Frustration and anger were common themes in cattle country in the weeks after a fire at Tyson’s Finney County, Kan., packing facility. Much of that frustration centered around the fact that while fed cattle prices plunged lower, Choice boxed beef cutout values soared higher.
The combination of lower cash cattle prices and higher beef cutout values produced a windfall for beef packers — their estimated profit margins were $191 per head the week before the fire but jumped to $450 per head by early September. Coupled with feedyard losses estimated at $203 per head, the spread between feedyard and packer margins reached a whopping $618 per the second week in September.

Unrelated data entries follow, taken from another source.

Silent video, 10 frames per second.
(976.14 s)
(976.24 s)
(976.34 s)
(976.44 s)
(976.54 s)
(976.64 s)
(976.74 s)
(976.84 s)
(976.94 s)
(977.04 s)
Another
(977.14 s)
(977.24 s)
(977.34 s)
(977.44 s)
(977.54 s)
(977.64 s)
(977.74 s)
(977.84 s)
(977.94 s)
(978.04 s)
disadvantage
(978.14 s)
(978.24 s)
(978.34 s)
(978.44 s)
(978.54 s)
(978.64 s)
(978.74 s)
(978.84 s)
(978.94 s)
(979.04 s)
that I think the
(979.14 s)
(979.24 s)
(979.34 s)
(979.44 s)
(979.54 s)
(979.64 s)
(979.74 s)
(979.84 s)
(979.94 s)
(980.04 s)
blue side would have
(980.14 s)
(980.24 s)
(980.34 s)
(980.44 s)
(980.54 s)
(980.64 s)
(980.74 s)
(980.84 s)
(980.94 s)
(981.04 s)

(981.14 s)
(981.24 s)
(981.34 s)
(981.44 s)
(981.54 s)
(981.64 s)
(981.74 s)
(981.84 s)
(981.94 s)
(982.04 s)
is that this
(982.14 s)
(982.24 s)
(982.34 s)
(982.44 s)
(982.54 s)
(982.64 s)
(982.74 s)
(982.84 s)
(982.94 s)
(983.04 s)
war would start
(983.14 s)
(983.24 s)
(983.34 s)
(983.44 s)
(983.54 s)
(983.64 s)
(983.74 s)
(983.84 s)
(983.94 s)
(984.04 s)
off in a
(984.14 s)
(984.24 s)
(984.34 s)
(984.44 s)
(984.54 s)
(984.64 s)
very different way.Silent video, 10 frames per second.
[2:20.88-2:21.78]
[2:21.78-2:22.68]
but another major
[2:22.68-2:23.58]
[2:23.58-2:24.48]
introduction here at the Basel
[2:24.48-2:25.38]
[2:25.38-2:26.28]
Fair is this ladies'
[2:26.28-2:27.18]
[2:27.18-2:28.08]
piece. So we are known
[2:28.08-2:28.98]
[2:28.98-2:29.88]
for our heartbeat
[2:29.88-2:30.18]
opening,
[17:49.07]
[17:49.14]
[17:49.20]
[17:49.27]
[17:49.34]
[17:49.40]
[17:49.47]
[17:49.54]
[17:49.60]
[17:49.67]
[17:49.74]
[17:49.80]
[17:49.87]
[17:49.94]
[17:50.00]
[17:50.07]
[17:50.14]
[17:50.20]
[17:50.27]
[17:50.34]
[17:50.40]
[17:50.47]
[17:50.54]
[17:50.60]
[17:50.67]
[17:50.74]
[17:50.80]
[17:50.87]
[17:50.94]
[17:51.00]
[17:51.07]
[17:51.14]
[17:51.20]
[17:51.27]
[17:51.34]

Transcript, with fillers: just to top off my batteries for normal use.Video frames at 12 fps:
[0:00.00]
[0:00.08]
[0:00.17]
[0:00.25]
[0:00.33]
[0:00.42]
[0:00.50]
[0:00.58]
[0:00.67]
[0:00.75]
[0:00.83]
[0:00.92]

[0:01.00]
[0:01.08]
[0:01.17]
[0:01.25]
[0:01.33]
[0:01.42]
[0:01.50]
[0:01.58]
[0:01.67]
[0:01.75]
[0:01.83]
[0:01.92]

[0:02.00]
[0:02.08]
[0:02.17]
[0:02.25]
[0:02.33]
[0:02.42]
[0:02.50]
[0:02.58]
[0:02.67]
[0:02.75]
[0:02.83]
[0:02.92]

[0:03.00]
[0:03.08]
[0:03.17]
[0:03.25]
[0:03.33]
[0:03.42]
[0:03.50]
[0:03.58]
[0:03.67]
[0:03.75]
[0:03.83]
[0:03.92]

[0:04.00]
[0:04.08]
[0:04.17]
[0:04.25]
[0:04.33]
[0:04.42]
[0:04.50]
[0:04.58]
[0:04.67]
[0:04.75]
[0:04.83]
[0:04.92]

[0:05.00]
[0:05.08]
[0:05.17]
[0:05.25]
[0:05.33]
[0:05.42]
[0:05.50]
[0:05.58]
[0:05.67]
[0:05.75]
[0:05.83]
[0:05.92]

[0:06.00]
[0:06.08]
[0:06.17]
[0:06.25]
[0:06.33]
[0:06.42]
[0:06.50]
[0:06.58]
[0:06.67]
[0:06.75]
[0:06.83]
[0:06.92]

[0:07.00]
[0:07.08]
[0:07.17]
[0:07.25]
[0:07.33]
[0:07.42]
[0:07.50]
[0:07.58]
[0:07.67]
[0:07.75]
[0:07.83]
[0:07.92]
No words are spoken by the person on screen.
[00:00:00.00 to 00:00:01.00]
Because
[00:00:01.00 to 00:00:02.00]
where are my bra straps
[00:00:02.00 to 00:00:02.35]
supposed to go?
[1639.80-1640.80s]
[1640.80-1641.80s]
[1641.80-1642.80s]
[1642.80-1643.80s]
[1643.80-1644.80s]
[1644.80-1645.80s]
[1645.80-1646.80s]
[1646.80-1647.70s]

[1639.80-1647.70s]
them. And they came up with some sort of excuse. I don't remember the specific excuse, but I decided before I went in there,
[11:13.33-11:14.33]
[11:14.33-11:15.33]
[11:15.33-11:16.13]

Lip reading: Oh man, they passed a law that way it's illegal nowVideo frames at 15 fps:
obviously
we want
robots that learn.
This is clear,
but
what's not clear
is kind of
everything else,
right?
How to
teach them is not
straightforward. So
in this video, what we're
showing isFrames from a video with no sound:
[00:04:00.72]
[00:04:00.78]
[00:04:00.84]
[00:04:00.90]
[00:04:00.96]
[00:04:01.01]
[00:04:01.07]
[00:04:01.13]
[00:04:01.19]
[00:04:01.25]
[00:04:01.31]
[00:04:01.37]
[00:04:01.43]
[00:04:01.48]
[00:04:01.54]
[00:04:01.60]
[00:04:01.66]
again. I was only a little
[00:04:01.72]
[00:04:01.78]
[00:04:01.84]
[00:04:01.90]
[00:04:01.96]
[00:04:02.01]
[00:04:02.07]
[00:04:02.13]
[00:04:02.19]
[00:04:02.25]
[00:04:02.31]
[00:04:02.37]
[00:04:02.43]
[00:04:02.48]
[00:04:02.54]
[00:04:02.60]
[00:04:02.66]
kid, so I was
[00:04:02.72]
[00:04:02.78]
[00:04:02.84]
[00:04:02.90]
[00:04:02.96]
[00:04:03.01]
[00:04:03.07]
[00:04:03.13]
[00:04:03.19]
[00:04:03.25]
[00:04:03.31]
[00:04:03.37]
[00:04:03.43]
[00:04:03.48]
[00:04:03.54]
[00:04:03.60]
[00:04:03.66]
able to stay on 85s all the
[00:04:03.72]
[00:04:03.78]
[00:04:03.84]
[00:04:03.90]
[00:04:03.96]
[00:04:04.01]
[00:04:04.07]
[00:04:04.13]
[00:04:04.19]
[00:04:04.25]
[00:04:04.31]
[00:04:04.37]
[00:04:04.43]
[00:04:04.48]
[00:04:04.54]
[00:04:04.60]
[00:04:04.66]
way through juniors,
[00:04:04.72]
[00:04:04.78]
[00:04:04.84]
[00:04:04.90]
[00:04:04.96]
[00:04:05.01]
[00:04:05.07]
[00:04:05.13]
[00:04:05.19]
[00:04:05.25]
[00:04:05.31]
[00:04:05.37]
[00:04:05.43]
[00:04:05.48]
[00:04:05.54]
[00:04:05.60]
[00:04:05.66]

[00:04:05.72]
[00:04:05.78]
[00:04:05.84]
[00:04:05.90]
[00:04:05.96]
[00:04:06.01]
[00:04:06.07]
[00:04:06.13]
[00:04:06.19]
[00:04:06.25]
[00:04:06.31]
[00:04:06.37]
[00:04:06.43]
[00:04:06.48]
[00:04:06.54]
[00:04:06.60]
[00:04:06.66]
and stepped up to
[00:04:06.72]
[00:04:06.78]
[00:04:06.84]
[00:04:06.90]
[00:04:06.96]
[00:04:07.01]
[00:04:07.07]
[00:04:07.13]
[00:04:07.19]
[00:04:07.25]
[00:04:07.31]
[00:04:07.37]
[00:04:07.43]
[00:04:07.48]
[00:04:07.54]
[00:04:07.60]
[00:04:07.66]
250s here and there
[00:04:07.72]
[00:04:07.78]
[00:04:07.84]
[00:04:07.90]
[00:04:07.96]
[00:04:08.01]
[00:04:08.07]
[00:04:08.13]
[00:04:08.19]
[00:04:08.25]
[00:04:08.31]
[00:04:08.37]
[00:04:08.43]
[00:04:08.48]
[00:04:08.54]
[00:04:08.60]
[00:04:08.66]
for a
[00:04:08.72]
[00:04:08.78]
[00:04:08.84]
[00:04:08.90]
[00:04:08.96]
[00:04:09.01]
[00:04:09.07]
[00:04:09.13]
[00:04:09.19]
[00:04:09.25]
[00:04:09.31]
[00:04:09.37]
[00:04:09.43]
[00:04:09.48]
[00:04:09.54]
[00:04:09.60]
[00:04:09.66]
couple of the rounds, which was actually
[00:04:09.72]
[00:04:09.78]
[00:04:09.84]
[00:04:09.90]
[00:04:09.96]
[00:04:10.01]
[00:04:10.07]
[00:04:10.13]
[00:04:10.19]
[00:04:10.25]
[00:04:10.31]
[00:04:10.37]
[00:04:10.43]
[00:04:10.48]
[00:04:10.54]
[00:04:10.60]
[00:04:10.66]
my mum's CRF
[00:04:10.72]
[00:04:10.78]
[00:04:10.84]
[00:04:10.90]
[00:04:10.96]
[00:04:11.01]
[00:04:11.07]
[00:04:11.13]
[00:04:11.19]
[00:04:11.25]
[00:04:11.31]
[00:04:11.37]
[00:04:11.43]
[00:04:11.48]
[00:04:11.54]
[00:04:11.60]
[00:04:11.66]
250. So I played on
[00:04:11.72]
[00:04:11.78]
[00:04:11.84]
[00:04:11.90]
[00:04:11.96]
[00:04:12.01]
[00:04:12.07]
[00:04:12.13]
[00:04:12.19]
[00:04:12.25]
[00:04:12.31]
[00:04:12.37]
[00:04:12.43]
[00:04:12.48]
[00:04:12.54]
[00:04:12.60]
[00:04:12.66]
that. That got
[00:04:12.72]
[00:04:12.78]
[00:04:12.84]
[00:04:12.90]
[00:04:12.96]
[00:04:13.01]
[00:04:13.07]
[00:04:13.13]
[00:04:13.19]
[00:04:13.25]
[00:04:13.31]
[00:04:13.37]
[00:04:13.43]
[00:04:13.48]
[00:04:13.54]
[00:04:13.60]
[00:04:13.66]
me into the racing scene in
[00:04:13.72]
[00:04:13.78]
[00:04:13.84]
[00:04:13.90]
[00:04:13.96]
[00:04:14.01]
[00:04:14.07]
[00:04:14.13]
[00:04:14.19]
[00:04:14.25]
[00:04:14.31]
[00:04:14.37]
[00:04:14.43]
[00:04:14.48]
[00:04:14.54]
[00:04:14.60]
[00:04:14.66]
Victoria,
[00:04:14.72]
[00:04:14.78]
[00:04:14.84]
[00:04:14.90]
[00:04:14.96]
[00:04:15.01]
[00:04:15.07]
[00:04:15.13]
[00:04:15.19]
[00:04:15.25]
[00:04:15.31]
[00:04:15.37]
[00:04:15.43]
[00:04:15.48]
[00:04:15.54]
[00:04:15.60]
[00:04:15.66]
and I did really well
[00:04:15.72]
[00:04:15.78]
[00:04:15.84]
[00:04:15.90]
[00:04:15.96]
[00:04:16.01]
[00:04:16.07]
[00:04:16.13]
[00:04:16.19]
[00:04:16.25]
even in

That shocking profit spread fueled the anger and deepening rift between packers and feeders. At a cattlemen’s rally in Omaha Oct. 2, organized by groups who are seeking government intervention to “restore fair cattle markets,” speakers noted producers should be rightly outraged at packers’ low-ball bids while “they are charging more for boxed beef going out the back door.”
Such statements were made by those who had their prices right, but their facts wrong. That’s because boxed beef prices are reported daily by USDA’s Agricultural Marketing Service, widely disseminated by media and market services, yet sometimes wildly misunderstood by many cattlemen.
“Markets typically provide strong price responses to a shock such as the Tyson fire in order to initiate actions that repair the market disruption,” says Derrell Peel, livestock marketing specialist at Oklahoma State University.
In other words, we should expect market volatility after such an event that causes uncertainty. Yet, it’s important to understand what spurred beef cutout prices in the fire’s aftermath.